June 20, 2020

New York no longer cool or interesting enough to star in pop culture

Watching Gossip Girl for the first time, to re-familiarize myself with the late 2000s, I'm struck by how New York-centric it is. Every reference in the show is so hyper-trendy, localized entirely within the late 2000s, that it suggests the New York-iness is also something we haven't seen in a long time.

Below is my own brief history with the place, then a survey of pop culture specifically about the city, to see how its appeal has faded rapidly over the past 10 years, possibly for good.

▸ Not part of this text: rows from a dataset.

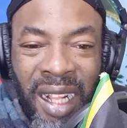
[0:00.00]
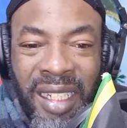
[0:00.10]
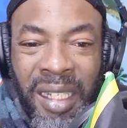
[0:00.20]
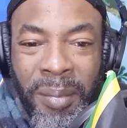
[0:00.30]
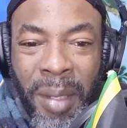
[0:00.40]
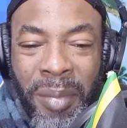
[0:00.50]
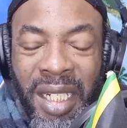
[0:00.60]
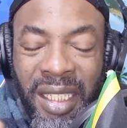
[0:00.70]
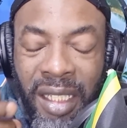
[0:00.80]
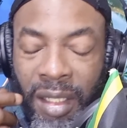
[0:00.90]

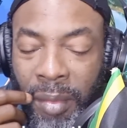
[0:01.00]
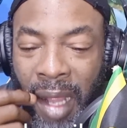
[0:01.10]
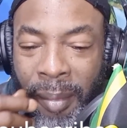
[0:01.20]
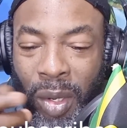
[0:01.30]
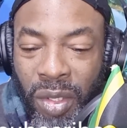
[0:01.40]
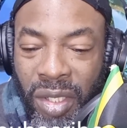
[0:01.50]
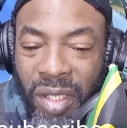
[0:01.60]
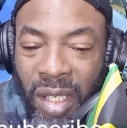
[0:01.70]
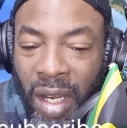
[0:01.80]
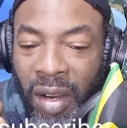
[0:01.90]
acceptability
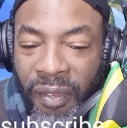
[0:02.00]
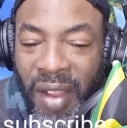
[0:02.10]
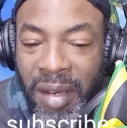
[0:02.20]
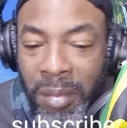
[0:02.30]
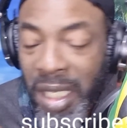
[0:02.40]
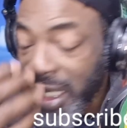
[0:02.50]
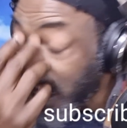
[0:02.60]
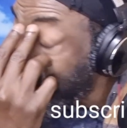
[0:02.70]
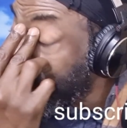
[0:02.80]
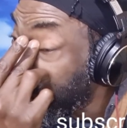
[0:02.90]
amongst her fan
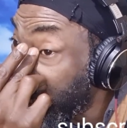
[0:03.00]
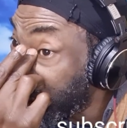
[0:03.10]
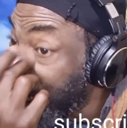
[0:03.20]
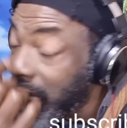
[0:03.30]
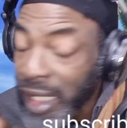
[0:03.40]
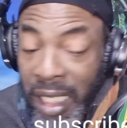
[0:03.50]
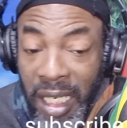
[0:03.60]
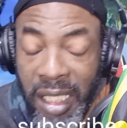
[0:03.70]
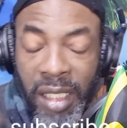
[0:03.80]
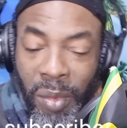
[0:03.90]
base and things like that.
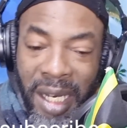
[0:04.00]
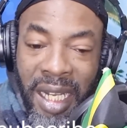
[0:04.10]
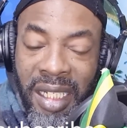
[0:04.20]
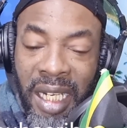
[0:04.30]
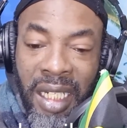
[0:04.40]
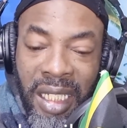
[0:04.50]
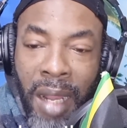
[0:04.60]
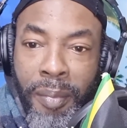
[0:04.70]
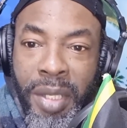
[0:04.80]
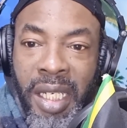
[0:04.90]
See, we understand the
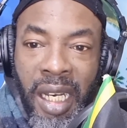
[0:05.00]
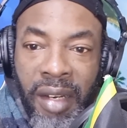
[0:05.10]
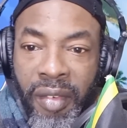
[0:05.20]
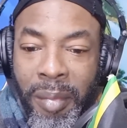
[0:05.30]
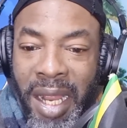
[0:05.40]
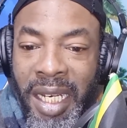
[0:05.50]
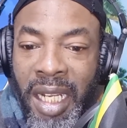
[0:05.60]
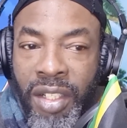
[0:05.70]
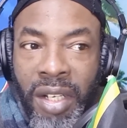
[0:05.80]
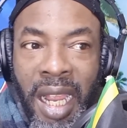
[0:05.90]
campaign and
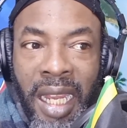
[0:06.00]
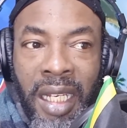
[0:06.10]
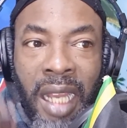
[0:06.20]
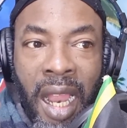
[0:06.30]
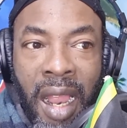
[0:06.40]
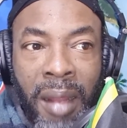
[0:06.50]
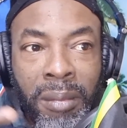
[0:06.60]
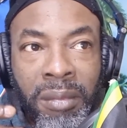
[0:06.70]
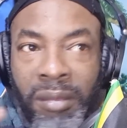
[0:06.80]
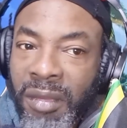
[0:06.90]
everybody are try
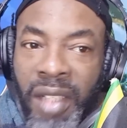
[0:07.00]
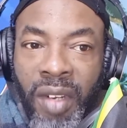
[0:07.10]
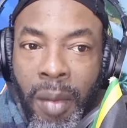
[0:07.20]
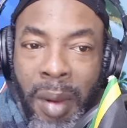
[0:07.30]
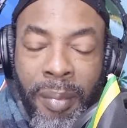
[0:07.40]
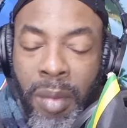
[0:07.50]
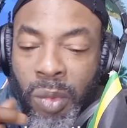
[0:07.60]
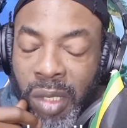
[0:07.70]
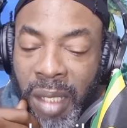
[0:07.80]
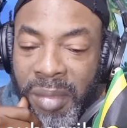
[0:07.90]
develop and
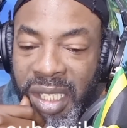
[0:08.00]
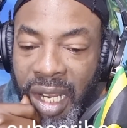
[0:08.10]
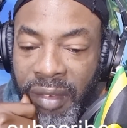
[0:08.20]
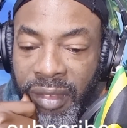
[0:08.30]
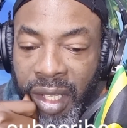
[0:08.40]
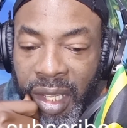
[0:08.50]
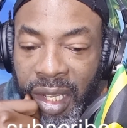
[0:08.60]
promote themselves.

I started going on group day-trips by car to New York, sometimes crashing at local friends' places, back in high school (late '90s). Our common activity was seeing They Might Be Giants, but we shared all sorts of other interests, musical and otherwise. Naturally our pilgrimage destination was St. Mark's -- back before it turned into Buddhist cafes, vegan cupcake bakeries, and other painfully uncool yuppie transplant crap. The old musical stores had stuff you couldn't find anywhere else in the country -- you had to visit there during a trip, or miss out for good. Now, it's just an overpriced version of places you can visit in any old suburban strip center (catering to foodie strivers).

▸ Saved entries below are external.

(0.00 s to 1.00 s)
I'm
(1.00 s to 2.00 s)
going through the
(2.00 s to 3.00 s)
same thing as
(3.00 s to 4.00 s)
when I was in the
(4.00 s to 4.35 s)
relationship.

During my anti-globalization and anti-war days in college, we made the occasional trip there for marches and protests, but never long enough to see the city. Senior year ('02 and '03), I started taking solo day trips about every month or so. I was scoring "edgy" finds at Tokio 7 when today's art hoe transplants were still doing homework with their TI-83 calculator. And that still left plenty of time to people-watch on Broadway in SoHo, savor a Reuben from Katz's Deli, track down rare albums on St. Mark's, and get lost in the Met for hours, before barely making it in time for the last express bus of the night back to college.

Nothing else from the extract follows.